MUNDO CÃO – O EGIPTO – por José Goulão

Foi o maior cenário do movimento a que convencionou chamar-se, com a precipitação inerente aos interesses da propaganda, a “Primavera Árabe”.

Basta fazer uma curta viagem de memória através dos resultados actuais dos acontecimentos aglutinados nesse conceito, pela Síria, pela Líbia, pelo Bahrein, pela própria Tunísia, pelo Egipto, para percebermos que se é de “Primavera” que falamos então as conjunturas meteorológicas não podem ter calhado mais tempestuosas, trágicas, sangrentas.

Vejamos o caso do Egipto, exemplo da incapacidade da chamada “comunidade internacional”, designação cada vez mais resumida ao poder de decisão dos dirigentes imperiais e neocoloniais, para se comportar de maneira coerente perante as consequências de políticas que ela própria recomenda, isto é, impõe.

Depois de longos anos convivendo em cumplicidade com a ditadura militar, primeiro de Anwar Sadat, depois de Hosni Mubarak, essa “comunidade internacional” moldou-se ao vigor do movimento popular no Egipto exigindo a mudança e geriu a implantação do modelo padronizado de democracia, o único que considera válido para que um país seja aceite no círculo dos bem comportados.

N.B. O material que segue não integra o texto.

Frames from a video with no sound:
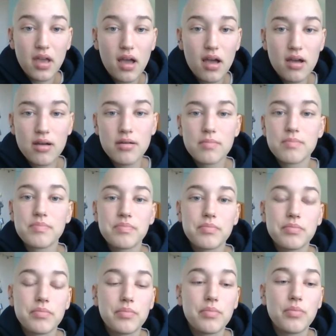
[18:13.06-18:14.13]

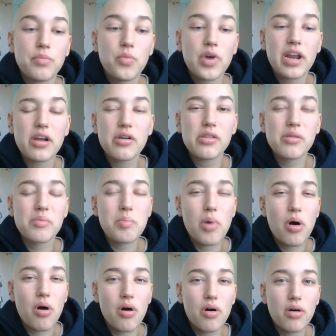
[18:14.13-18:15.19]
When I go to the
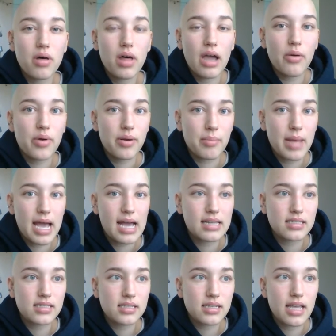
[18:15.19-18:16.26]
mall, I wear a
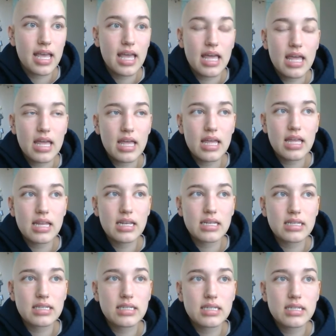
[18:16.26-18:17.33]
mask
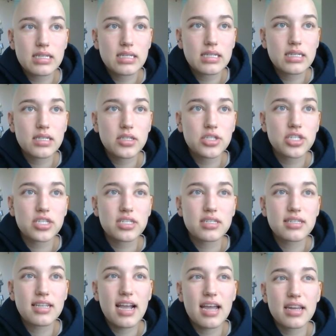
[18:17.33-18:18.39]
and
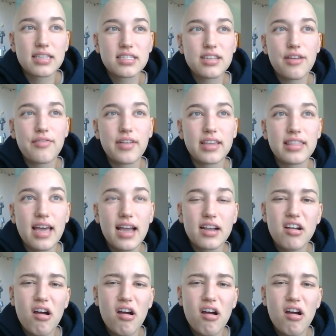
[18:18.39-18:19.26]
just kind of stuff like that.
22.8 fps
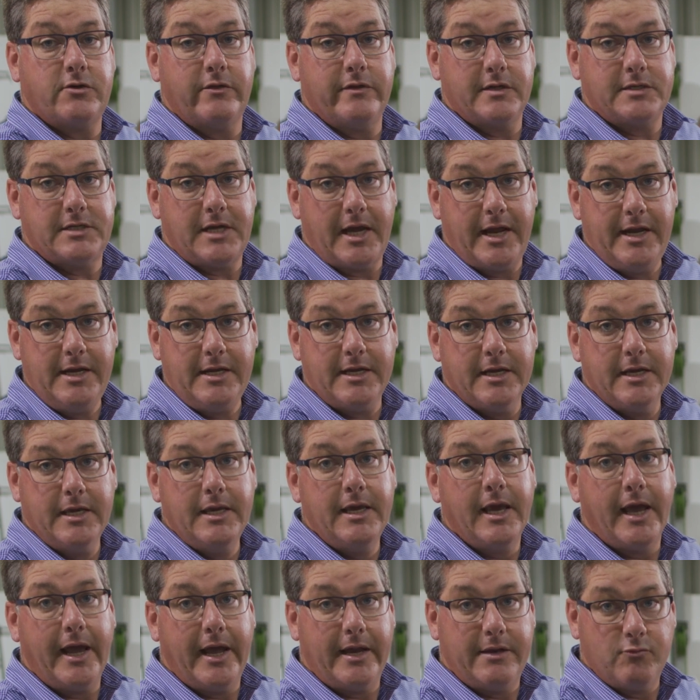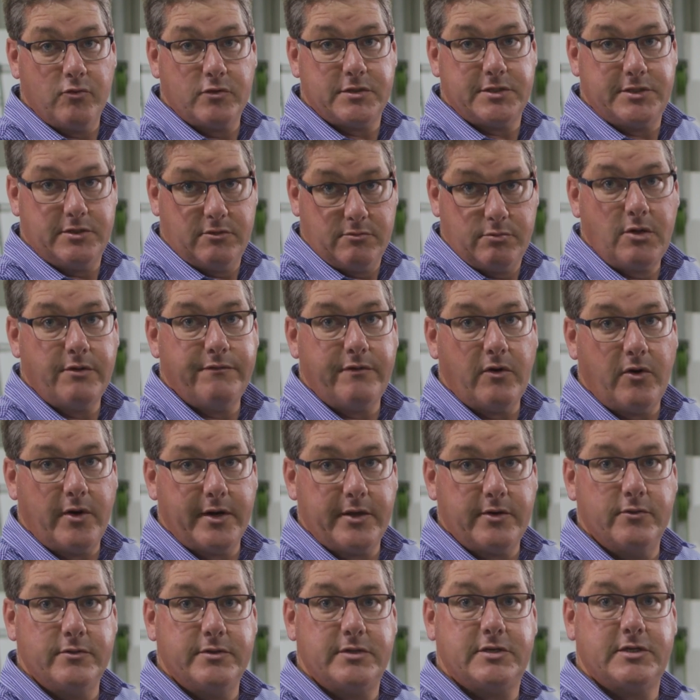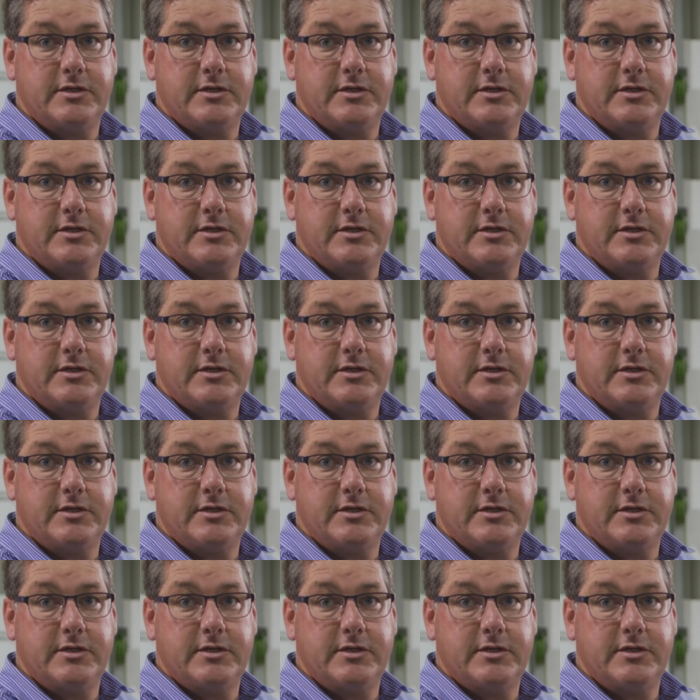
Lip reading: on the tank and will still provide a good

Como seria de esperar, o radicalismo islâmico sunita, “moderado” ou extremista, na sua vertente salafita, venceram de maneira arrasadora todas as eleições, actos esses que, apesar da sua complexidade por se realizarem no mais populoso entre os países árabes, não se caracterizaram pelas manipulações e falsificações praticadas, por exemplo, no “democrático” Afeganistão.

Assim sendo, os fundamentalistas – Irmandade muçulmana, com grande vantagem, e os salafitas – apoderaram-se de três quartos do Parlamento do Cairo e fizeram sentar o seu confrade Mohammed Morsi na cadeira ainda quente que pertencera a Mubarak. Foram essas as consequências da aplicação da democracia padrão, aquela que é encaixada às cegas em sucessivas nações sem ter em conta a história, tradições, relações étnicas e regionais, características de organização social, desde as tribais às religiosas.

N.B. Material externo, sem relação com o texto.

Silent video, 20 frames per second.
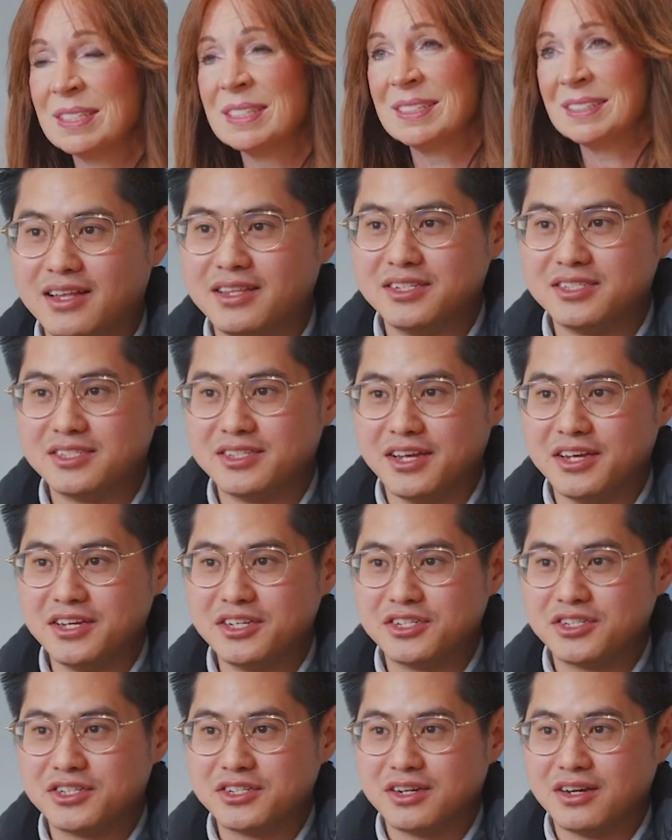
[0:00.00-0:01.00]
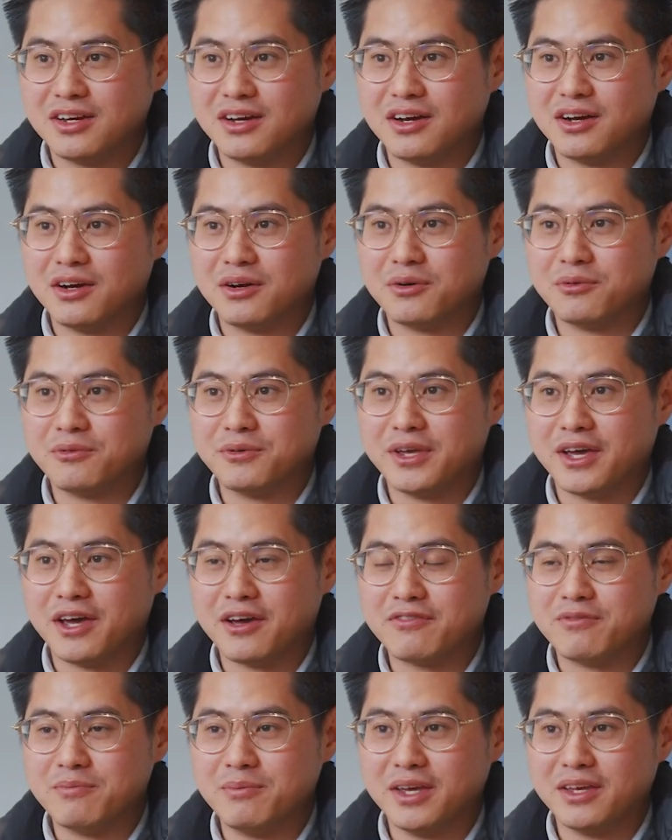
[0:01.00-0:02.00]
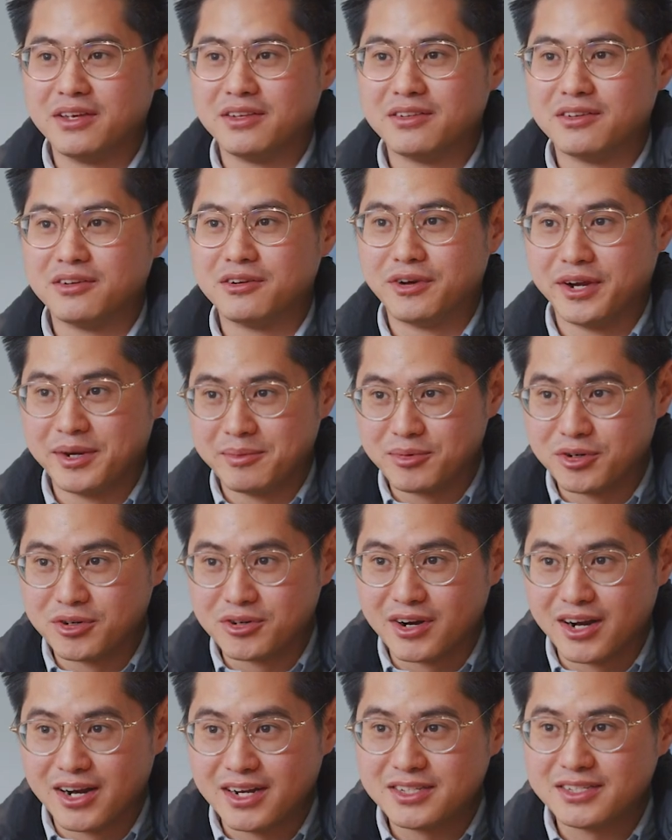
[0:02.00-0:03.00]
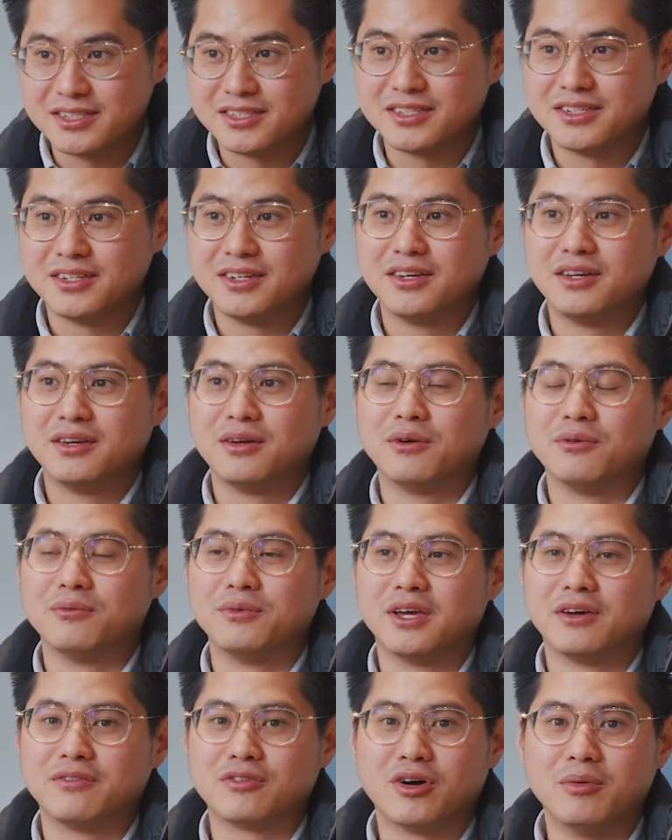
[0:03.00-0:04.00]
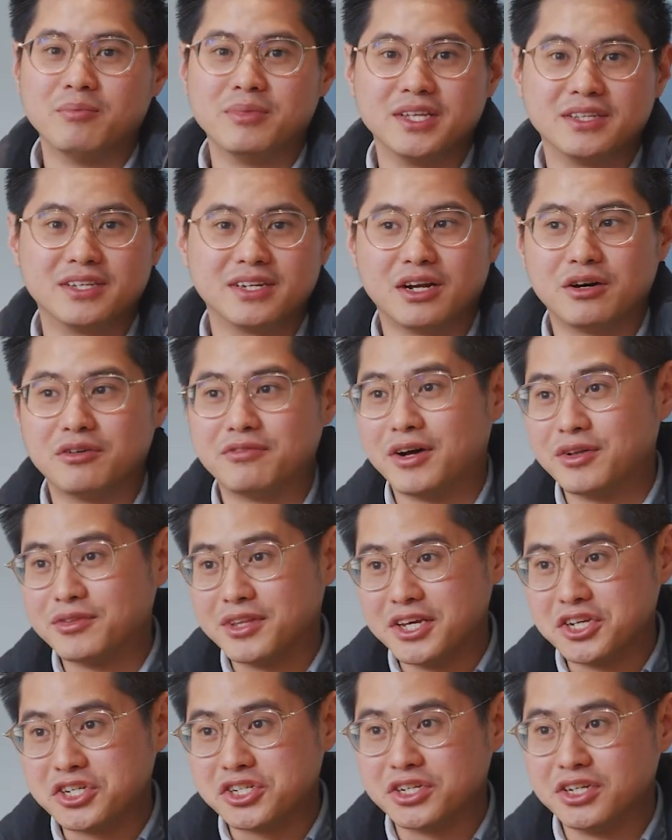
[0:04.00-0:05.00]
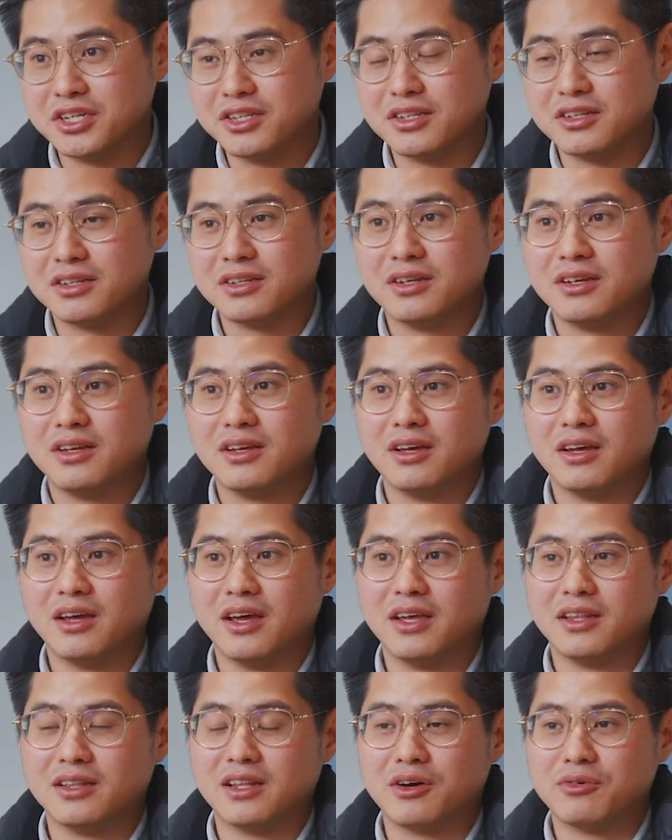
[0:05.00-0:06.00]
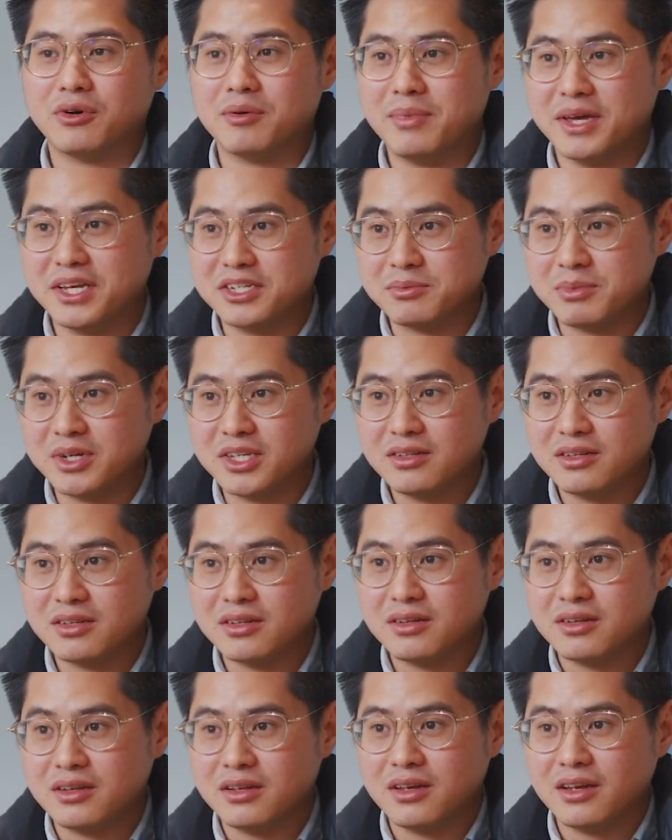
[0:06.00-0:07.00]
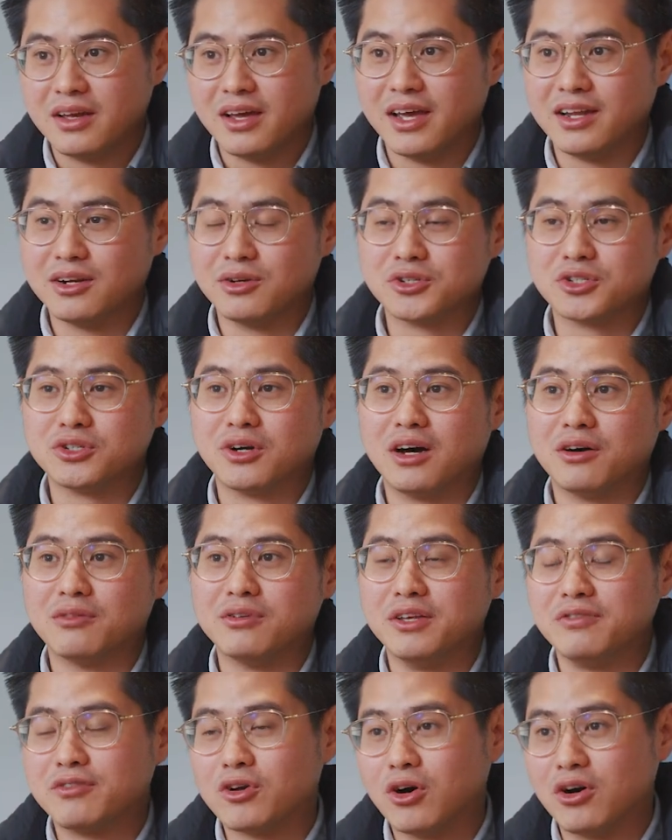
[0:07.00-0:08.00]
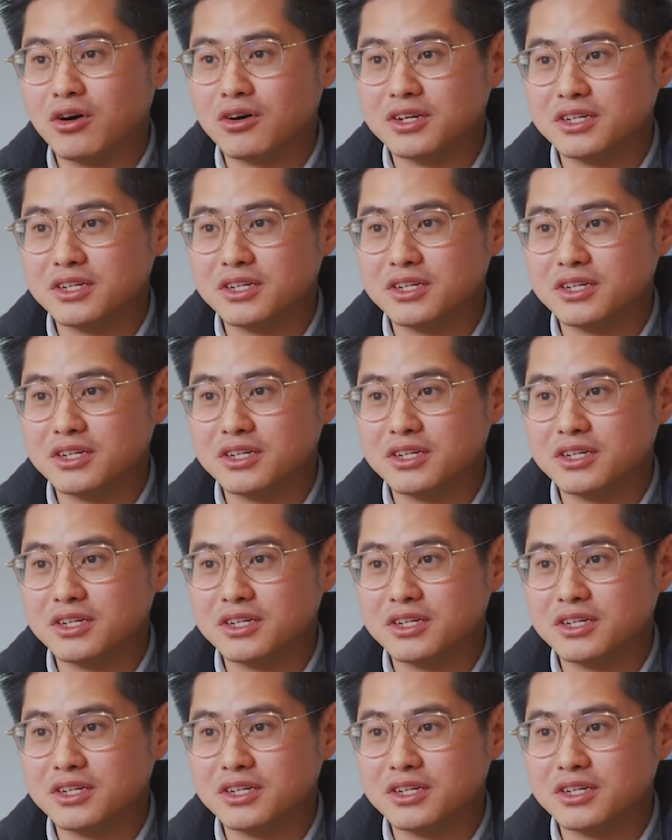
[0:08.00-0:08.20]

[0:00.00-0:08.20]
At this stage, we have made great progress. We have completed our foundation and our basement, and also our lift core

Um ano depois, e perante a acelerada islamização da vida social decorrente do poder exercido pelas organizações confessionais egípcias, vastos sectores da população voltaram às ruas protestando contra a situação, contra os vícios autoritários próprios da incompatibilidade natural entre liberdades políticas e a obediência aos estatutos comportamentais impostos por qualquer cadeia hierárquica religiosa. Por definição, o confessionalismo não pode ser democrático.

Perante um país imenso, estratégico e paupérrimo em convulsão, a dita “comunidade internacional” admitiu na prática que as eleições democráticas não valeram porque não deram os resultados desejados e toleraram um pronunciamento militar que instalou no governo e na presidência figuras bem vistas nos círculos estrangeiros de poder e sem peso político e eleitoral dentro do Egipto. As forças armadas egípcias, um braço da presença norte-americana no Médio Oriente, ficaram a tutelar este sistema dito “transitório” e foi então que, num acto de crua hipocrisia, os Estados Unidos fingiram distanciar-se dos acontecimentos ameaçando reduzir a cooperação com o exército enquanto pediam, juntamente com a Alemanha e outros países da União Europeia, não a restauração das instituições democráticas mas apenas a libertação de Mohammed Morsi, detido num quartel sem acusação nem julgamento.

Morsi é um democrata? Não é e jamais será. Tal como o islamita turco Erdogan, também ele um islamizador de uma sociedade laica, lesto em recorrer à violência para dissolver protestos populares, mas de pedra e cal porque é um bom aliado na guerra que a tal “comunidade internacional” conduz contra a Síria ao lado de grupos e grupinhos extremistas islâmicos. A mesma Síria onde o regime de Assad apoiou o pronunciamento militar no Egipto, em sintonia com os mesmos governantes ocidentais que apoiam os seus inimigos internos.

A “comunidade internacional” repetiu no Egipto o mesmo comportamento de rejeição dos resultados democráticos que já adoptara na Argélia e na Palestina, neste caso quando o Hamas ganhou eleições livres em 2007.

Percebem-se assim muito bem as razões pelas quais os próprios regimes democráticos de países como os Estados Unidos e os seus aliados europeus se aproximam cada vez mais dos autoritarismos pré-fascistas. Porque o que verdadeiramente está em causa são relações de domínio e de poder exercidas por interesses e mercados para os quais os mecanismos democráticos representam estorvos a arrasar.